Democratic-backed candidate Janet Protasiewicz, 60, faces Republican-backed Dan Kelly, 58, in a contest that has nearly tripled the $15 million cost of a 2004 Illinois tilt that had been the most expensive court race in U.S. history.
After polls closed Tuesday, all eyes were on the outcome of a race that will determine whether Democratic-backed justices take control of the high court for at least the next two years, including the run-up and aftermath of the 2024 presidential election. Four of the past six presidential elections in Wisconsin have been decided by less than a percentage point and Trump turned to the courts in 2020 in his unsuccessful push to overturn his roughly 21,000-vote loss in the state.
Protasiewicz, a Milwaukee County judge, largely focused her campaign around abortion, saying she supports abortion rights but stopping short of saying how she would rule on a pending lawsuit challenging Wisconsin's 174-year-old ban that was enacted a year after statehood. She called Kelly an "extreme partisan" and claimed that if he wins, Kelly would uphold the ban. Kelly has not said how he would rule.
Kelly has expressed opposition to abortion in the past, including in a 2012 blog post in which he said the Democratic Party and the National Organization for Women were committed to normalizing the taking of human life. He also has done legal work for Wisconsin Right to Life.
Kelly is a former justice who has also performed work for Republicans and advised them on a plan to have fake GOP electors cast their ballots for Trump following the 2020 election even though Trump had lost. He is endorsed by the state's top three anti-abortion groups, while Protasiewicz is backed by Planned Parenthood and other abortion rights advocates.
Protasiewicz called Kelly "a true threat to our democracy" because of his advising on the fake elector scheme..
Kelly was appointed to the state Supreme Court by then-Gov. Scott Walker, a Republican, in 2016. He served four years before being defeated in 2020 on the same ballot as the Democratic presidential primary. Kelly was endorsed by Trump that year.
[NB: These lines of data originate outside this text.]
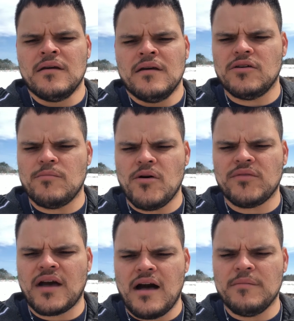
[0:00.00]
The
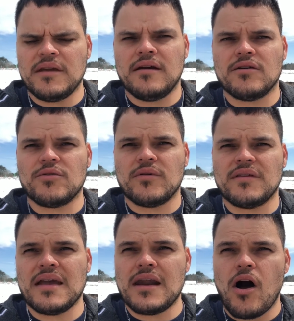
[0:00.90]
most common
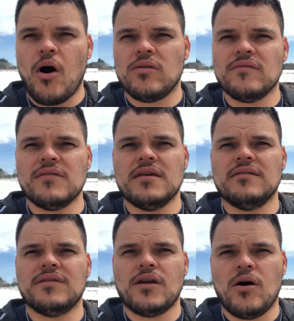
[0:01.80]
characteristic in all of
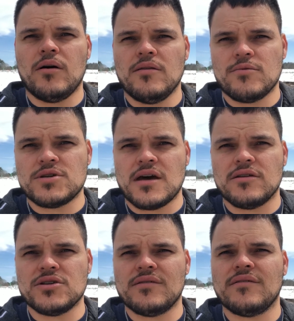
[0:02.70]
these and all other
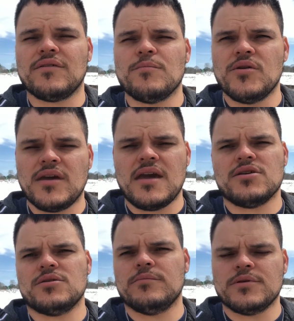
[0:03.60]
challenges is
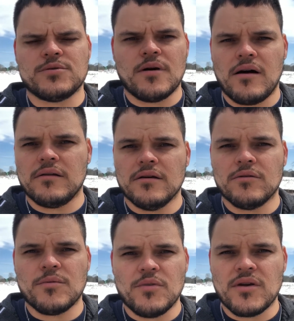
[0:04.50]
communication, which we all know
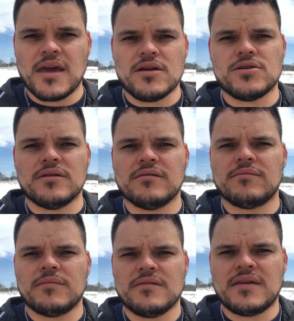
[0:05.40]
communication
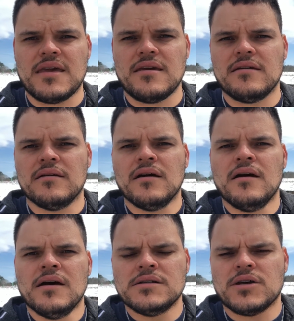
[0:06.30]
is key.
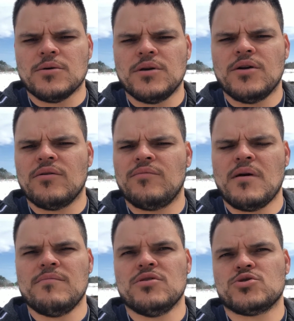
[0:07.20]
So, if
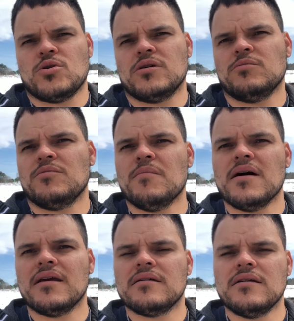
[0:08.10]
maybe you're struggling with
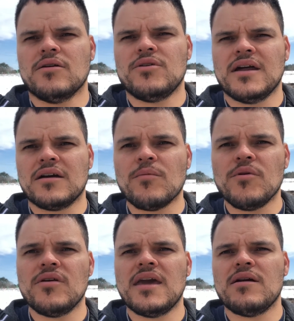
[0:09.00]
money, you got to
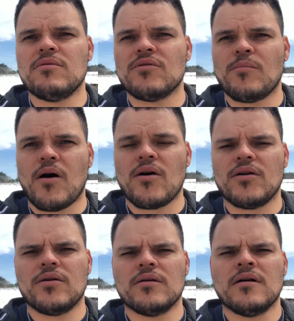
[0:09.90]
communicate with your
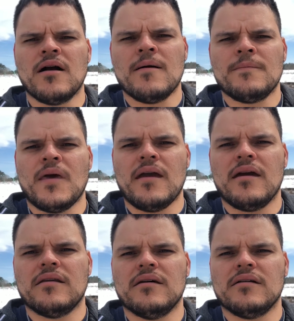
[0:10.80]
partner
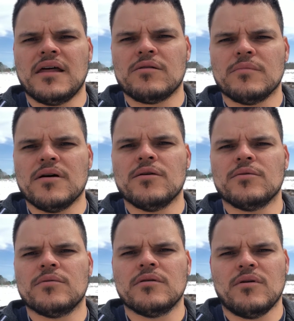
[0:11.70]
and let them
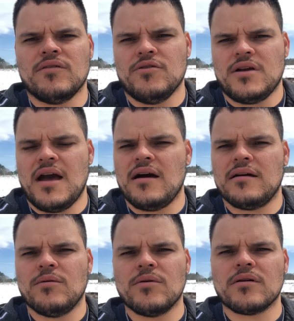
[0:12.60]
know, whether you're a
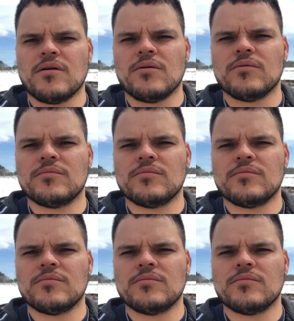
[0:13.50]
guy or a girl,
Trump did not endorse this year. Protasiewicz's endorsements include Hillary Clinton.
Kelly tried to distance himself from his work for Republicans, saying it was "irrelevant" to how he would work as a justice. He tried to make the campaign about Protasiewicz's record as a judge, arguing that she was soft on crime and accusing her of being "bought and paid for" by Democrats.
The Wisconsin Democratic Party gave Protasiewicz's campaign more than $8 million, leading her to promise to recuse herself from any case brought by the party. Kelly refused to promise to step down from any case brought by his supporters, which include the state chamber of commerce.
In addition to abortion, Protasiewicz was outspoken on Wisconsin's gerrymandered legislative maps, calling them "rigged." Kelly accused her of prejudging that case, abortion and others that could come before the court.
The state Supreme Court upheld Republican-drawn maps in 2022. Those maps, widely regarded as among the most gerrymandered in the country, have helped Republicans increase their hold on the state Legislature to near supermajority levels, even as Democrats have won statewide elections, including Tony Evers as governor in both 2018 and 2022 and Biden in 2020.
The winner will serve a 10-year term starting in August replacing retiring conservative Justice Pat Roggensack. She is part of the current 4-3 conservative majority.